Exercise details. The entries below contain pictures. Write out only the lines from the line with "[00:00:01.58]" up to and including the line with "[00:00:02.75]", exactly, without them.

Data in this exercise.

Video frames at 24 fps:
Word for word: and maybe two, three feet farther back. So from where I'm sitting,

* * *

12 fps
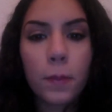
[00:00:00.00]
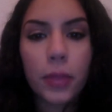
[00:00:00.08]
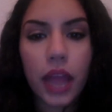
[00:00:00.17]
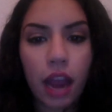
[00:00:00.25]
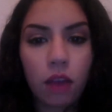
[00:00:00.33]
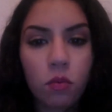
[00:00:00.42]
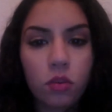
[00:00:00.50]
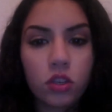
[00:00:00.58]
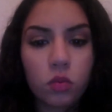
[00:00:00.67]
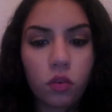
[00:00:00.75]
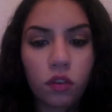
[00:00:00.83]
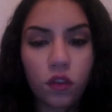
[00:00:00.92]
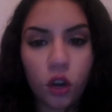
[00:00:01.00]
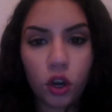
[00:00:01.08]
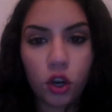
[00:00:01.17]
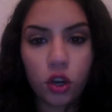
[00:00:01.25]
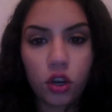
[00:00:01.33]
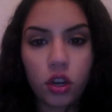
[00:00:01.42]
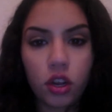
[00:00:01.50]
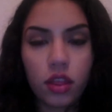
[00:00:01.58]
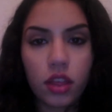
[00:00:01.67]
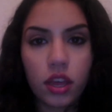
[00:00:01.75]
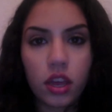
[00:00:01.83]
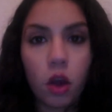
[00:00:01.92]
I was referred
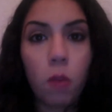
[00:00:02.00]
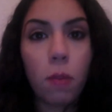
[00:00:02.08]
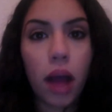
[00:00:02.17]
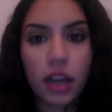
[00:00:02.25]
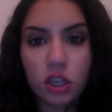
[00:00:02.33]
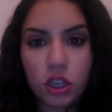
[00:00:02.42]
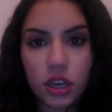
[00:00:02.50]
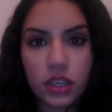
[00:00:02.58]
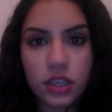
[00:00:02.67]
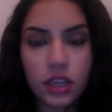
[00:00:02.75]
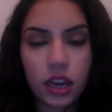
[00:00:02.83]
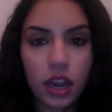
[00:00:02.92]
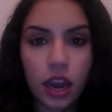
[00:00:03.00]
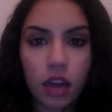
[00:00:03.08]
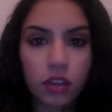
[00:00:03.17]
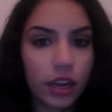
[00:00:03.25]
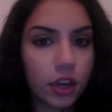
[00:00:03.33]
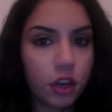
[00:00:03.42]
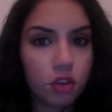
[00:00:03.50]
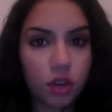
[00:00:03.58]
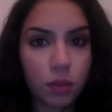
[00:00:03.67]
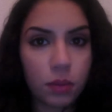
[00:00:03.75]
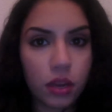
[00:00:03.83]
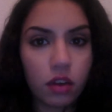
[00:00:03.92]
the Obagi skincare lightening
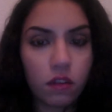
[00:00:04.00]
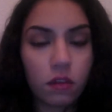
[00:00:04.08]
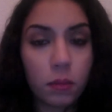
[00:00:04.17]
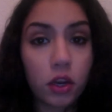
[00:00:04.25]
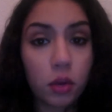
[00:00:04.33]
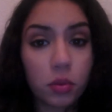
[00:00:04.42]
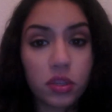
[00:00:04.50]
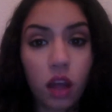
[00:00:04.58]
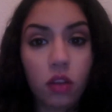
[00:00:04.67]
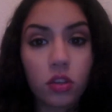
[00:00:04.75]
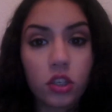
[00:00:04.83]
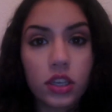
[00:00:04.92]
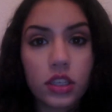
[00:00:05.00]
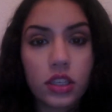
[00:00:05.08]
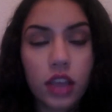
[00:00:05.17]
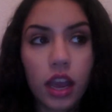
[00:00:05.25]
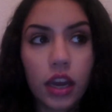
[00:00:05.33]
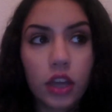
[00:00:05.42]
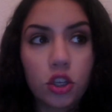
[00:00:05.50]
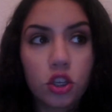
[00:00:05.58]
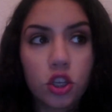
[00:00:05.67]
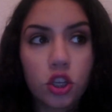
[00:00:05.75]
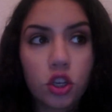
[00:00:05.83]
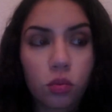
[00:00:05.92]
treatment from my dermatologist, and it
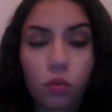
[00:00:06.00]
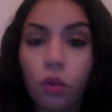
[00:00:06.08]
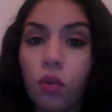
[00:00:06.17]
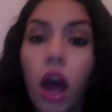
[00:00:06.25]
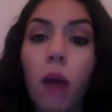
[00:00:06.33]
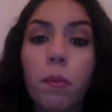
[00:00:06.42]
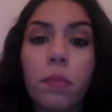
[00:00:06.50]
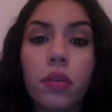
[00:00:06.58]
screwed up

Written answer.
[00:00:01.58]
[00:00:01.67]
[00:00:01.75]
[00:00:01.83]
[00:00:01.92]
I was referred
[00:00:02.00]
[00:00:02.08]
[00:00:02.17]
[00:00:02.25]
[00:00:02.33]
[00:00:02.42]
[00:00:02.50]
[00:00:02.58]
[00:00:02.67]
[00:00:02.75]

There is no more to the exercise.